Iowa Flex Program Details
Location: Iowa Department of Public Health
Number of CAHs: 82
Web site: http://www.idph.state.ia.us/hpcdp/Flex_program.asp
State Rural Health Plan
Rural Assistance Center State Resources
Iowa Top Three Flex Activities in 2009
- Providing direct funding to Iowa's 82 Critical Access Hospitals and interested network hospitals through request for proposals and request for applications to: build stronger relationships with community partners; provide development, improvement, or expansion of network activities for Iowa's Critical Access Hospitals; provide a measurable improvement to an existing Iowa rural health system using established or innovative initiatives; increase access to healthcare services; engage in activities related to planning; engage in quality and/or performance improvement activities; improve patient safety; enhance and expand health information technology; and implement rural health networks.
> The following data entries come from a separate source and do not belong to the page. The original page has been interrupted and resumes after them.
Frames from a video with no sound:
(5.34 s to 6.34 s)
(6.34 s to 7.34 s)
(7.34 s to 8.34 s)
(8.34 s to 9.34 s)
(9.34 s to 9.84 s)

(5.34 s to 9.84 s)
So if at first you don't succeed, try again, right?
Special emphasis will be given to fund activities that provide and increase access to quality health care services through Iowa Critical Access Hospitals by using information technologies that will reduce medical errors, improve the quality of care, expand staff skills and knowledge, and improve the workflow environment.
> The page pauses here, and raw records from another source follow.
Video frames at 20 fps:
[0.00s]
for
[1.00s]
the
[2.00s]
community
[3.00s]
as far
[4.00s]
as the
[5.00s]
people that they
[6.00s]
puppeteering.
- Providing educational workshops, meetings, training, or conference opportunities on a variety of issues and best practices for hospitals and EMS providers through quarterly CAH Peer User Group meetings, EMS regional meetings, Flex annual conference, and providing funding to send CAH staff to national workshops and conferences.
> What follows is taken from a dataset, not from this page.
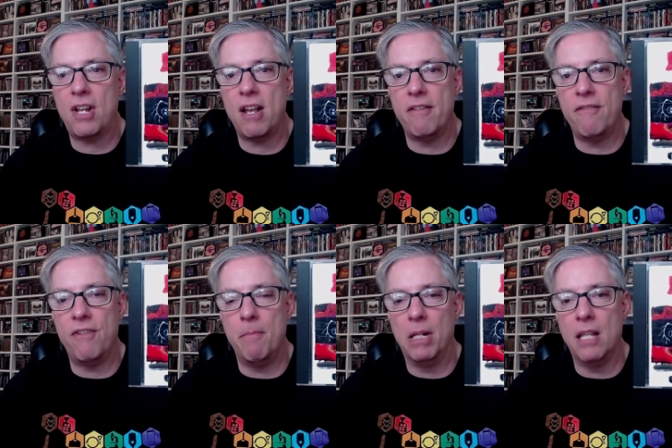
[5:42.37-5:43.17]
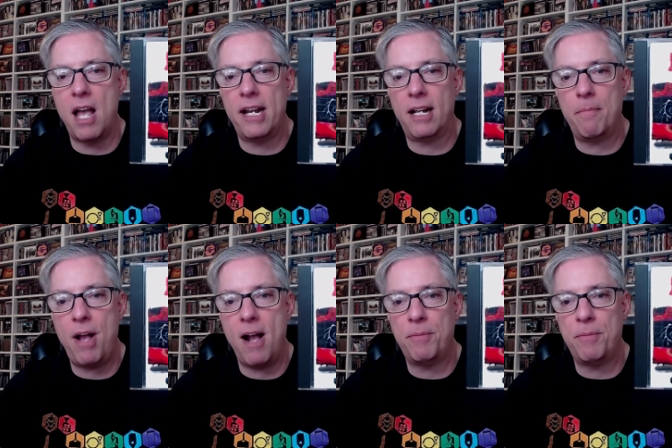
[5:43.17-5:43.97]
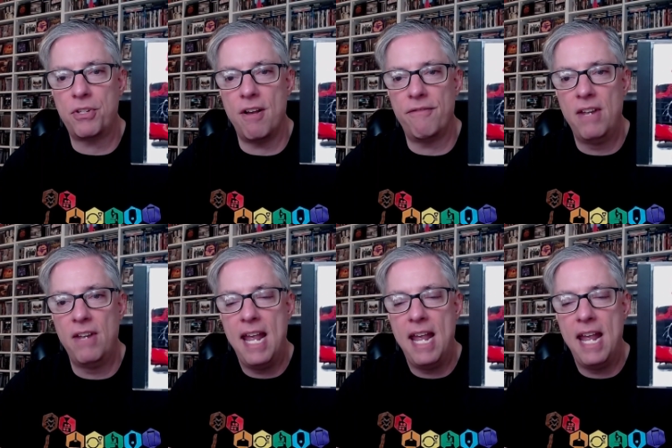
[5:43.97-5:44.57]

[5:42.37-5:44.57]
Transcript: kind of a uh, melodic pop stuff,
- Collaborating with stakeholders such as the Iowa Hospital Association, the Iowa Foundation for Medical Care, and the Iowa Healthcare Collaborative to assist Iowa's Critical Access Hospitals in receiving training and implementing TeamSTEPPS, participating in and reporting national hospital quality measures, and implementing best practices for patient safety.
Iowa Flex Program Success Story
Providing funding that increases access to service that saves lives at the local Critical Access Hospital is just one of many success stories.
Van Buren County Hospital, located in Keosauqua, IA, recently used Flex grant funding to increase access to health services and improve patient safety and the quality of care by purchasing and implementing the use of a Bi-Pap (Bi-Level Positive Airway Pressure) machine. The machine helps people get more air into their lungs. In many cases, having access to this machine allows patients to remain at their local hospital instead of being transferred to a larger facility. It has allowed immediate intervention and use of a noninvasive procedure to treat patients who enter the emergency room in acute respiratory distress, especially those with Chronic Obstruction Pulmonary Disease or Congestive Heart Failure. Since utilizing the Bi-Pap, the hospital has noticed a decrease in the number of transfers and length of patient stays. Jim Richmond, PA, who staffs the hospital's emergency room, states, "I have seen firsthand that Bi-Pap can be life saving. It is important in a rural hospital to have the equipment to meet our patients' needs."
Iowa Most Significant Flex Achievement
Working in partnership with Iowa Critical Access Hospitals (CAHs) and stakeholders, such as the Iowa Hospital Association and the Iowa Foundation for Medical Care to develop and implement a rural relevant benchmarking and quality measures tool. CAH leaders such as administrators, directors of nursing, and quality coordinators volunteered their time to meet. Over a two-plus-year period they developed quality measures that are valuable to their rural patients because they are utilizing and implementing the CMS quality measures. Measures and definitions were developed for collection of data on medication errors, falls, acute myocardial infarction care in the ED, acute coronary syndrome care in the ED, obstetrics, and hospital-acquired infections. The group was careful to not create yet another reporting requirement, but to use information and best practices to create a tool that could improve the quality of care, allow comparison, and align with national measures where possible. The tool is now housed within and operated by the Iowa Hospital Association under the name: IHA DATABANK Quality Reporting Program. The tool is now used not only by Critical Access Hospitals, but has expanded to larger rural referral and tertiary hospitals. A CAH quality coordinator's group continues to meet on an as needed basis to provide input and suggestions for changes to continually improve the tool.